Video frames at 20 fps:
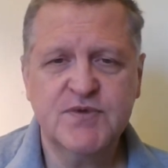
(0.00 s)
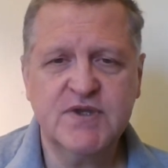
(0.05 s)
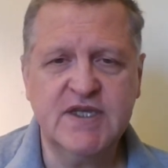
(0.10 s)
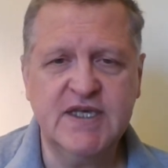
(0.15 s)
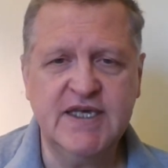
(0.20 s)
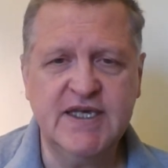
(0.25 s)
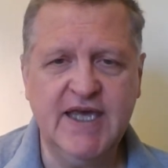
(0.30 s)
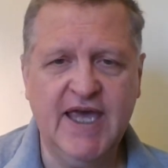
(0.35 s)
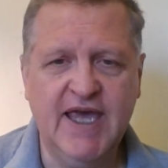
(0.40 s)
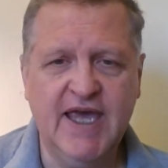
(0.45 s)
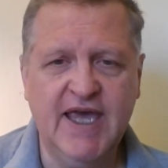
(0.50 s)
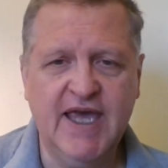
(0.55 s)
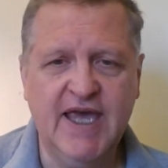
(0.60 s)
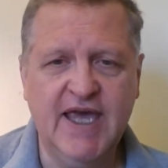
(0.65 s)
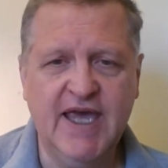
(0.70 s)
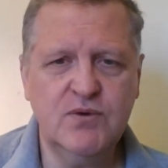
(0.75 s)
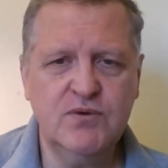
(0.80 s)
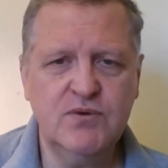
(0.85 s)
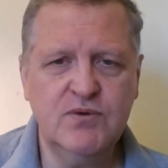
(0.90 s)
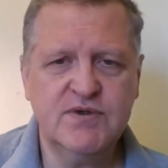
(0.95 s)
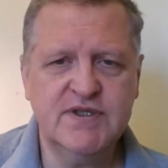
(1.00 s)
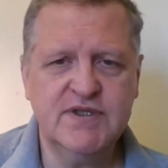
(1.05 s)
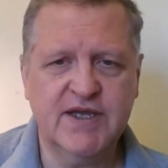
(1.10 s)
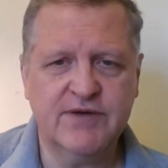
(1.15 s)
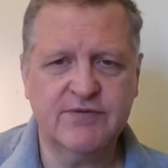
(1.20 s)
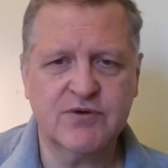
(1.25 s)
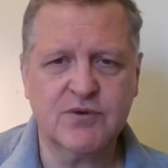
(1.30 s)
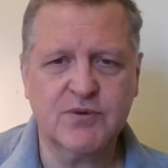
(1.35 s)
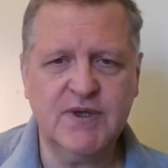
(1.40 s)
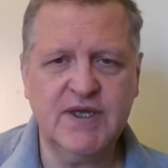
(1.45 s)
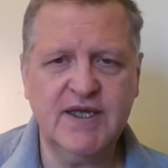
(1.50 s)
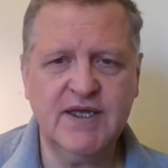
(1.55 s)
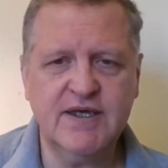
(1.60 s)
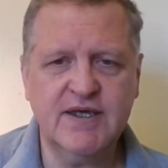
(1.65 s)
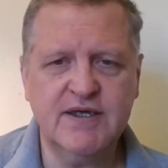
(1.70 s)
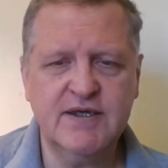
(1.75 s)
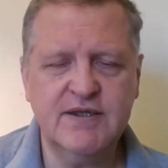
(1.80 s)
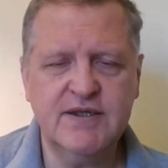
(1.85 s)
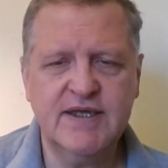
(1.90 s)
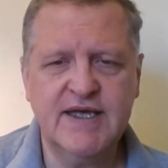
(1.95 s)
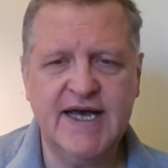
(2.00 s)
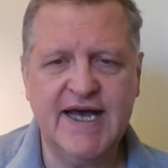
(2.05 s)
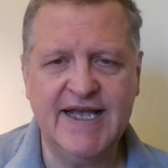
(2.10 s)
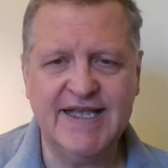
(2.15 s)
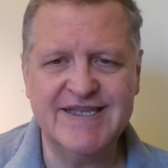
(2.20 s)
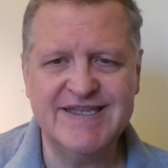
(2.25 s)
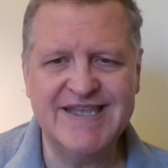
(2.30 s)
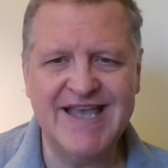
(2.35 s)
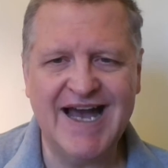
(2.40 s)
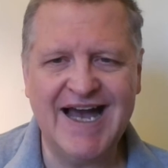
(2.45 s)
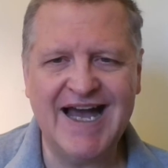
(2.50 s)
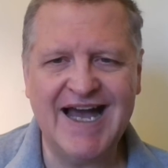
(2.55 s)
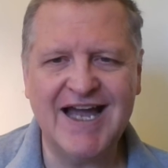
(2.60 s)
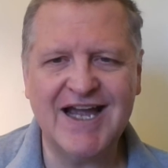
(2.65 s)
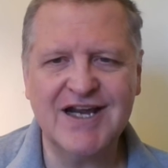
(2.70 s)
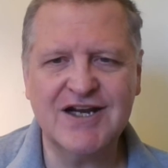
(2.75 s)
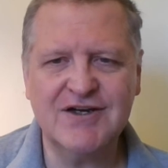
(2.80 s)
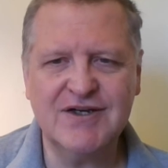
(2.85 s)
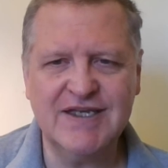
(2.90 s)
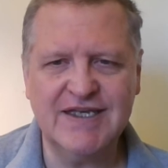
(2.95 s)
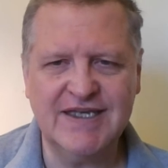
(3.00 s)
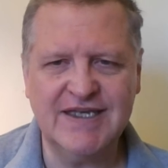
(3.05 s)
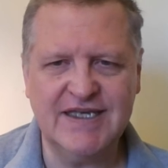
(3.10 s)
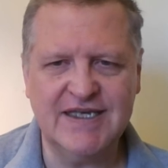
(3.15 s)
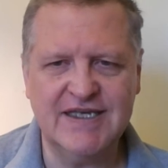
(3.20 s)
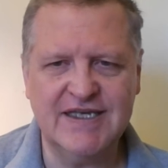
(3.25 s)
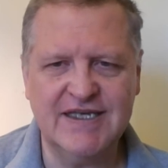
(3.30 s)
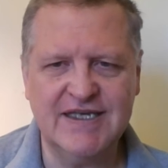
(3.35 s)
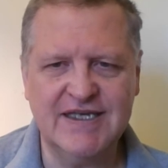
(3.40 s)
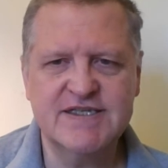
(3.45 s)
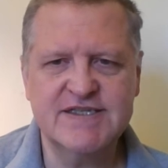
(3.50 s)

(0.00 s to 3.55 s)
Que eu deveria andar e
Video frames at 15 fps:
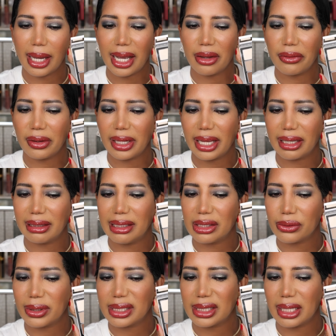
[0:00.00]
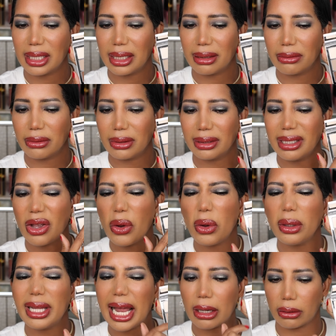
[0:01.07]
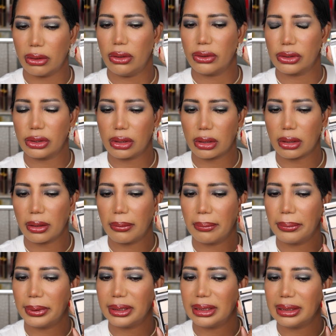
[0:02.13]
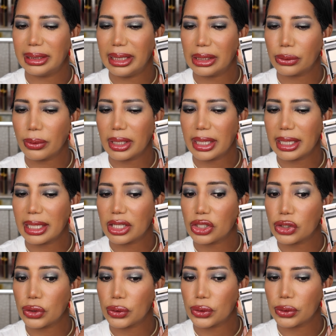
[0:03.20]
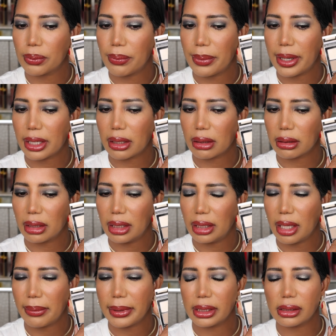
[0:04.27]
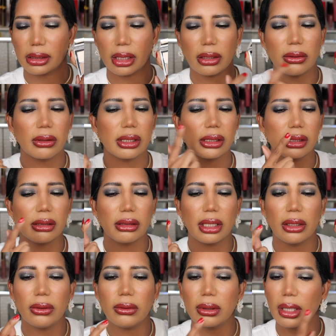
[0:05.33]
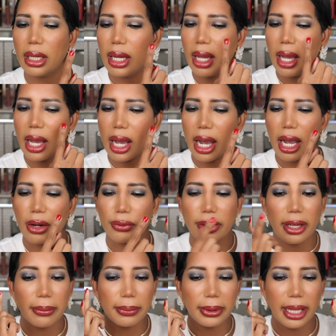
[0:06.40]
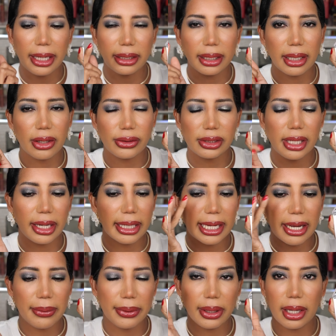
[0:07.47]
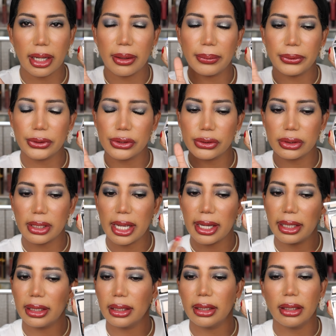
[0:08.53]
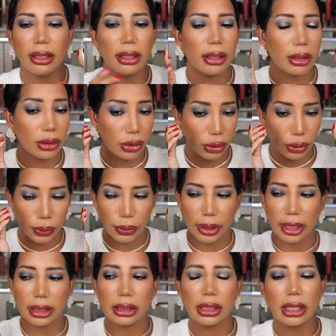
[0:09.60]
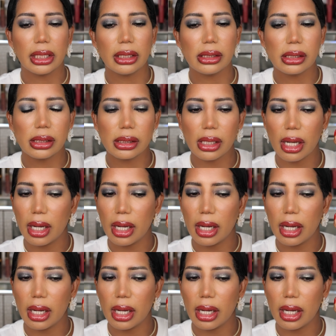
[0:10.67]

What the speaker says: I feel like this one is they all lackluster, but this one kind of shows better, if that makes sense. You can see in the look, I reapplied it outside camera a bunch of times to get this.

◇ ◇ ◇ ◇ ◇ ◇ ◇

**Task directions**. I'd like every record printed exactly, with the pictures left out.

**Response area**.
Video frames at 20 fps:
(0.00 s)
(0.05 s)
(0.10 s)
(0.15 s)
(0.20 s)
(0.25 s)
(0.30 s)
(0.35 s)
(0.40 s)
(0.45 s)
(0.50 s)
(0.55 s)
(0.60 s)
(0.65 s)
(0.70 s)
(0.75 s)
(0.80 s)
(0.85 s)
(0.90 s)
(0.95 s)
(1.00 s)
(1.05 s)
(1.10 s)
(1.15 s)
(1.20 s)
(1.25 s)
(1.30 s)
(1.35 s)
(1.40 s)
(1.45 s)
(1.50 s)
(1.55 s)
(1.60 s)
(1.65 s)
(1.70 s)
(1.75 s)
(1.80 s)
(1.85 s)
(1.90 s)
(1.95 s)
(2.00 s)
(2.05 s)
(2.10 s)
(2.15 s)
(2.20 s)
(2.25 s)
(2.30 s)
(2.35 s)
(2.40 s)
(2.45 s)
(2.50 s)
(2.55 s)
(2.60 s)
(2.65 s)
(2.70 s)
(2.75 s)
(2.80 s)
(2.85 s)
(2.90 s)
(2.95 s)
(3.00 s)
(3.05 s)
(3.10 s)
(3.15 s)
(3.20 s)
(3.25 s)
(3.30 s)
(3.35 s)
(3.40 s)
(3.45 s)
(3.50 s)

(0.00 s to 3.55 s)
Que eu deveria andar e
Video frames at 15 fps:
[0:00.00]
[0:01.07]
[0:02.13]
[0:03.20]
[0:04.27]
[0:05.33]
[0:06.40]
[0:07.47]
[0:08.53]
[0:09.60]
[0:10.67]

What the speaker says: I feel like this one is they all lackluster, but this one kind of shows better, if that makes sense. You can see in the look, I reapplied it outside camera a bunch of times to get this.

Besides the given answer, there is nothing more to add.